Phase 2 was completed by running a new version of gdmatch.py on the states Alabama, Oregon, and Michigan in order to find the three best matches for each observation of the WW1 data from those states. This code is named gdmatch_kfold_validation_many_matches.py and is the current code used for phases 2 and 3. The reason for phase 2 is that the current model being used was still struggling on prioritizing matches that had stronger similarities between county and township names. So the decision was made to hand verify the best match between the three best for each observation in order to feed our model better future training data.
There is a further explanation of the original code written for this phase, gdmatch_kfold_validation, further down in the readme. This file keeps only the best match, resolves “ties”, and relies on the most current training data. It is also important to understand that even though it keeps the “best” match, that does not guarantee it is a match. The code is written to keep match scores, rather than a binary response, so it could still be up to further discretion where the cutoff score should be to determine if the match is correct or not. This is the same for gdmatch_kfold_validation_many_matches.py. Though this code keeps the best 3 matches does not guarantee any one of those matches is true. From working personally with the data, it seems anything with a score of .999998 or better is a “perfect” match and anything greater than about .97 generally seems like a match.
Phase 3 then takes the original training data and the new hand-matched training data and reruns the model for all states. Since this phase is also using gdmatch_kfold_validation_many_matches.py it outputs the top 3 matches for every World War 1 observation. Future work can be done to scrape death dates for all three matches for every observation and write a rule to choose the match with the most accurate death year (these observations should have died during World War 1).

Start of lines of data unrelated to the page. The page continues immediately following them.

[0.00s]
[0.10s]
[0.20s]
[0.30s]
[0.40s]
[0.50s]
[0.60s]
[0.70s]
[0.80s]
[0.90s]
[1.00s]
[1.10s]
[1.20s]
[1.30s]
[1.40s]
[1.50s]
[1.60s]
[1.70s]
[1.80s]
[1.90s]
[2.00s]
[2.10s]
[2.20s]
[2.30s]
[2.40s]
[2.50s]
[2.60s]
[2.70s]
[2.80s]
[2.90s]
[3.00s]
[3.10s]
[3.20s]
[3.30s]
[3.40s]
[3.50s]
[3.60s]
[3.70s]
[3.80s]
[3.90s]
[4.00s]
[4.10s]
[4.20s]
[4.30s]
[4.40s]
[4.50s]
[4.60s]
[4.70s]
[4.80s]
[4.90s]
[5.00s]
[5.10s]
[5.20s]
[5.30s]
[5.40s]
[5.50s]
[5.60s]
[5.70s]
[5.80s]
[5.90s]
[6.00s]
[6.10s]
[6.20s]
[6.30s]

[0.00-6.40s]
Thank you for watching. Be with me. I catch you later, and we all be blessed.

Gdmatch_kfold_validation – Original python code written for the project. This code was used to obtain only the best match for every World War 1 observation from either the US Census or the Family Search scraped data. It comes in 5 parts, and it first prioritizes the scraped data. It also resolves cases of multiple best matches using a stacked model that is trained on output from a gradient boosting model, xgboost model, and random forest model
Gdmatch_kfold_validation_many_matches – Current code for the project. This code doesn’t narrow down the matches to 1 best match but to the three best matches. It also prioritizes the Family Search scraped data first, meaning if we find a perfect match from Family Search, then we keep that match, plus the next two best from the Family Search data and we don’t check the US Census. If there wasn’t a perfect match from Family Search then we look at the top three matches from both the census and Family Search and keep those. This code is flexible, and you can set it to which stage of the matching you are on, either first or second. This will ensure you are using the right training data and are saving to the right file paths. It comes in 4 parts and does not worry about resolving multiple best matches because we are keeping the best 3. Refer to lines 332-346 for settings.

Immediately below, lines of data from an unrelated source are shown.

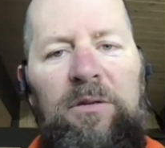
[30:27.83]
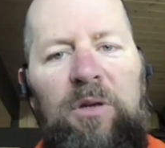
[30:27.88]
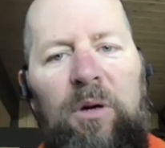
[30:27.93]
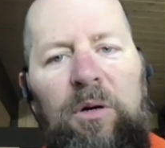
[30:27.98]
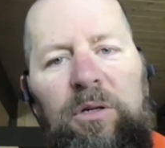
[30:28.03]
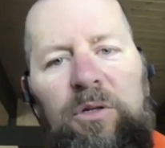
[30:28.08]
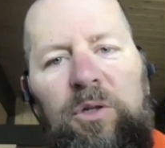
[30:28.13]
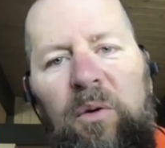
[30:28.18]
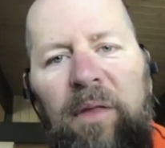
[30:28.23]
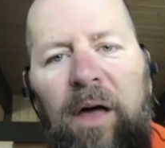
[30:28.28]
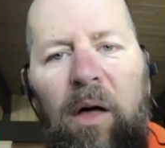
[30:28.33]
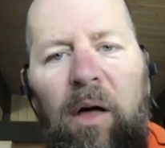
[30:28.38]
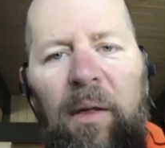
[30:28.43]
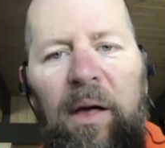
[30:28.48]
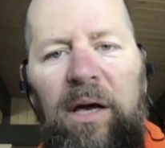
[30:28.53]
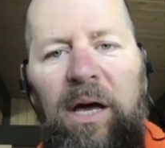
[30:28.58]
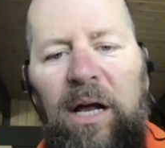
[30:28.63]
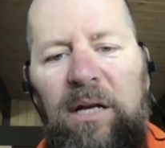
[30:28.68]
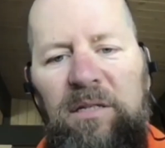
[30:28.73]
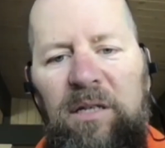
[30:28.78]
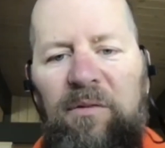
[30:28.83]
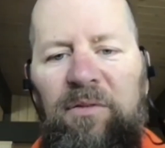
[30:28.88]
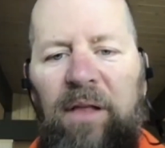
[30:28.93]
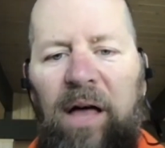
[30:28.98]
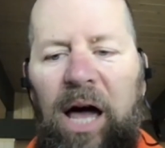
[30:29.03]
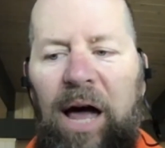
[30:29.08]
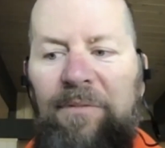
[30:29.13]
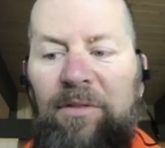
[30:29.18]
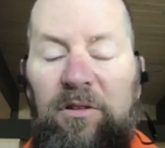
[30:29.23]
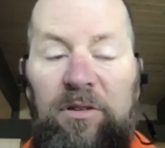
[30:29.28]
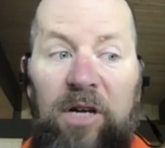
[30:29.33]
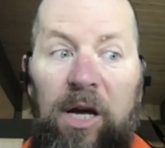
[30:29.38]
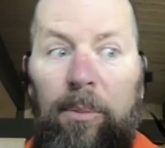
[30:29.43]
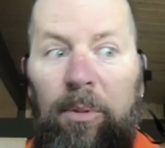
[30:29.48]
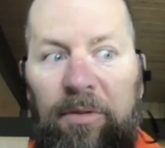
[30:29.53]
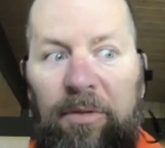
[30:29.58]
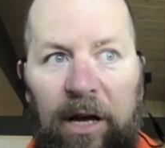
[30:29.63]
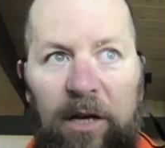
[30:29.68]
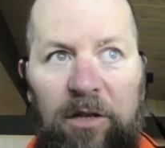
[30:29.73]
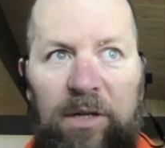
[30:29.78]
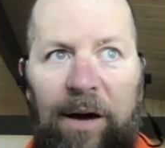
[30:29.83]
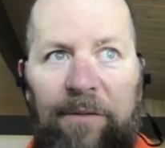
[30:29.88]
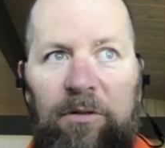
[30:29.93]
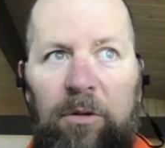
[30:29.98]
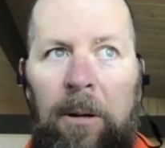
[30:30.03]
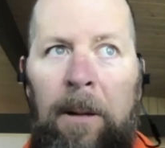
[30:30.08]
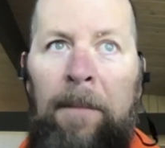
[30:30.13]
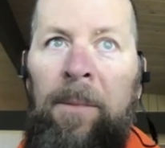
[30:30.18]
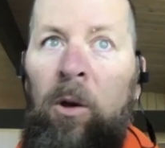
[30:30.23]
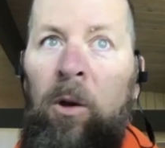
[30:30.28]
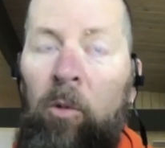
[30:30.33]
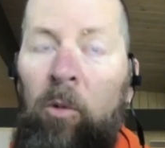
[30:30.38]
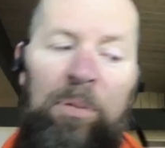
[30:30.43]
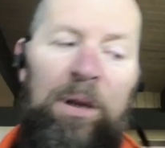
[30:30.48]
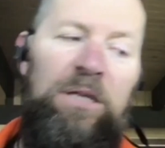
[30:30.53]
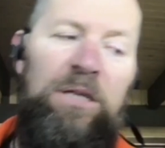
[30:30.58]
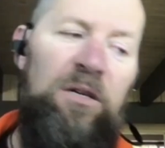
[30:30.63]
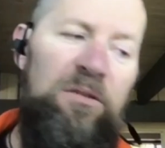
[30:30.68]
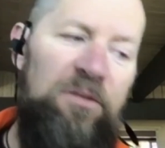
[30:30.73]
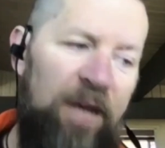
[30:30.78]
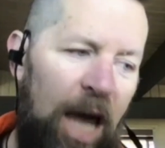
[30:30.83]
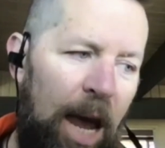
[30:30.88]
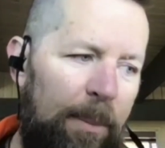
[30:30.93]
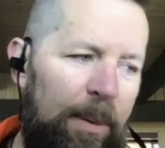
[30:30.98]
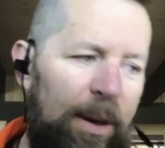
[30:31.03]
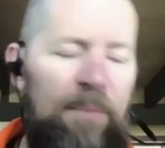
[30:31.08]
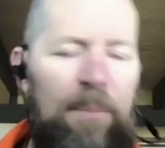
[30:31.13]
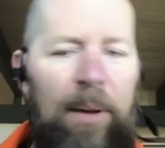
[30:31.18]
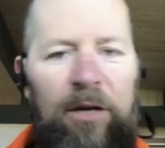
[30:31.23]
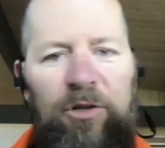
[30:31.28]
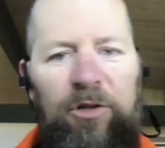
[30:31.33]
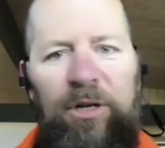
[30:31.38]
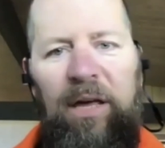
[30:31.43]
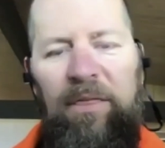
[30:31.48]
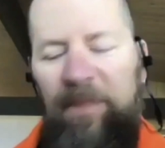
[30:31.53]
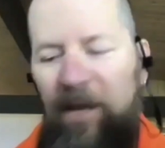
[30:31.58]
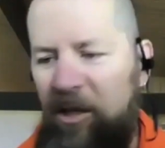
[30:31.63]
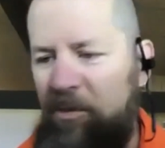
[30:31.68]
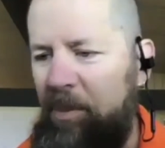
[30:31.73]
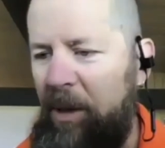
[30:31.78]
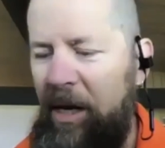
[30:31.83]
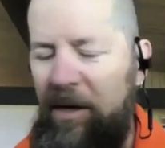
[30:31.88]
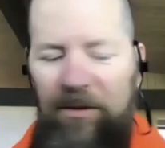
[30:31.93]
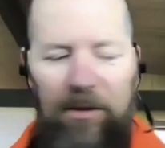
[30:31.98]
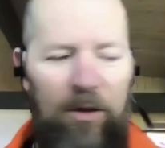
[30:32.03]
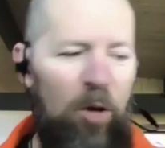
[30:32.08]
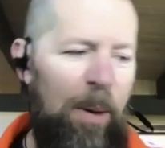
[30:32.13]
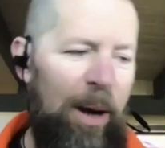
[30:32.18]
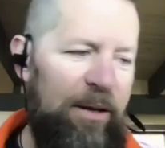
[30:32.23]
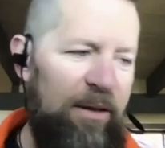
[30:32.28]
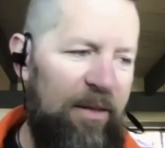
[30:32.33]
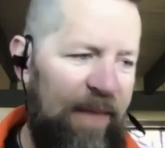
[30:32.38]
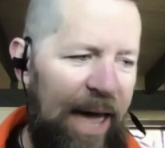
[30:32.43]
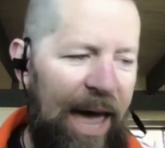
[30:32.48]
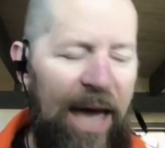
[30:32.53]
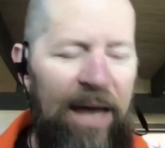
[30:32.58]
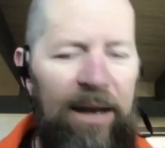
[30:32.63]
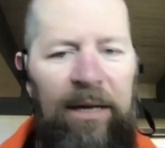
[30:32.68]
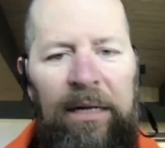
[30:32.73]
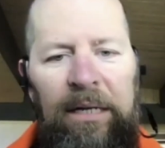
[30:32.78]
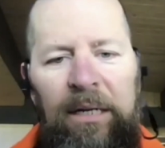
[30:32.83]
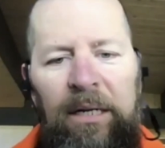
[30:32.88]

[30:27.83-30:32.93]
So doing all that kind of stuff live, there's a couple of things you have to, one piece on tape, you had to make sure you get this piece and go back to that.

Append Matches – Take all final matches from the second round of matching and append them together in order to save each pid and scrape death data from Family Search using DataFinder.
Build Frequency Features – Builds all the additional features such as frequency counts from the census for first name, last name, county, township.

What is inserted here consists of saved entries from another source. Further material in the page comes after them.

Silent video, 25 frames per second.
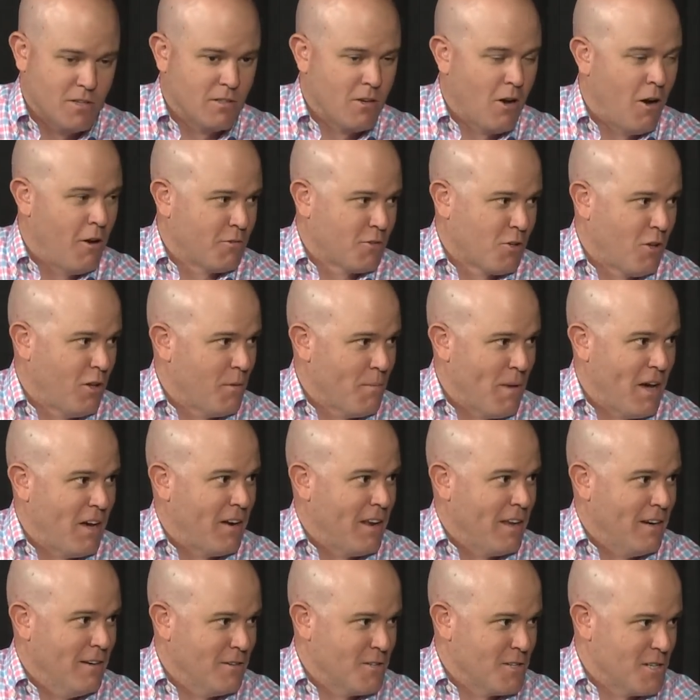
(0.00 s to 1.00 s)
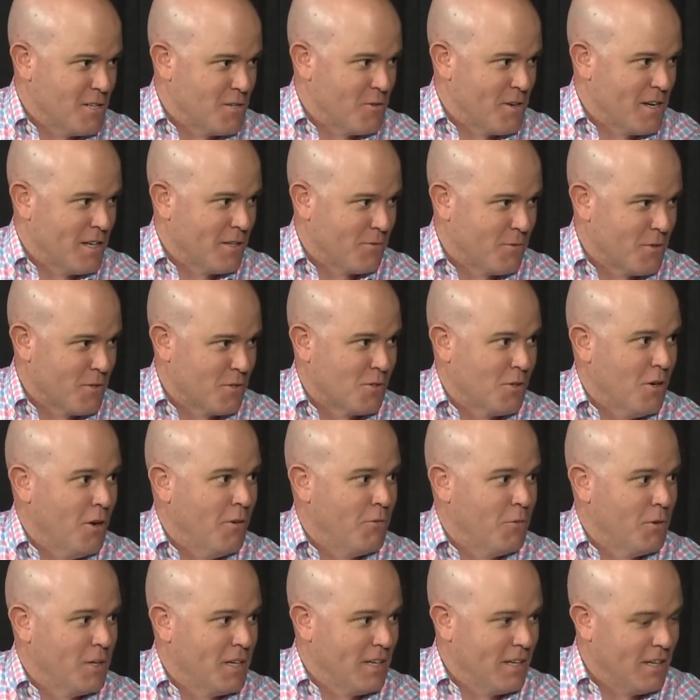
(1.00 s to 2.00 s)
Golf's all about energy transfer. So
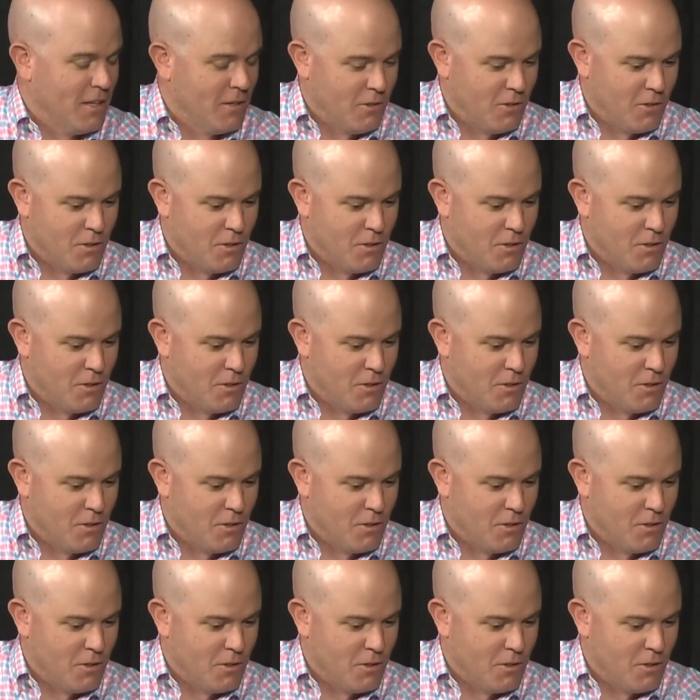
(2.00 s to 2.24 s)
if we can get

Build Machine Learning Data – Builds the final machine learning data by making an individual file for all possible matches of every observation from the World War 1 data to the US Census or the Family Search scraped data. Then block the matches on distance, first initial, and last initial and append all the individual files to have a final machine learning data set for every state for both the US Census matches and the Family Search matches.
Make Census State Data – Builds census observations from each state that qualify as potential matches to the World War 1 data.
Make Scraped State Data – Builds Family Search scraped data observations from each state that qualify as potential matches to the World War 1 data.
Make Training Data – Builds the original training data for the model using the 1910 – 1920 census data.
Make WW1 State Data - Builds World War 1 observations from each state that qualify as potential matches to the US Census or the Family Search scraped data.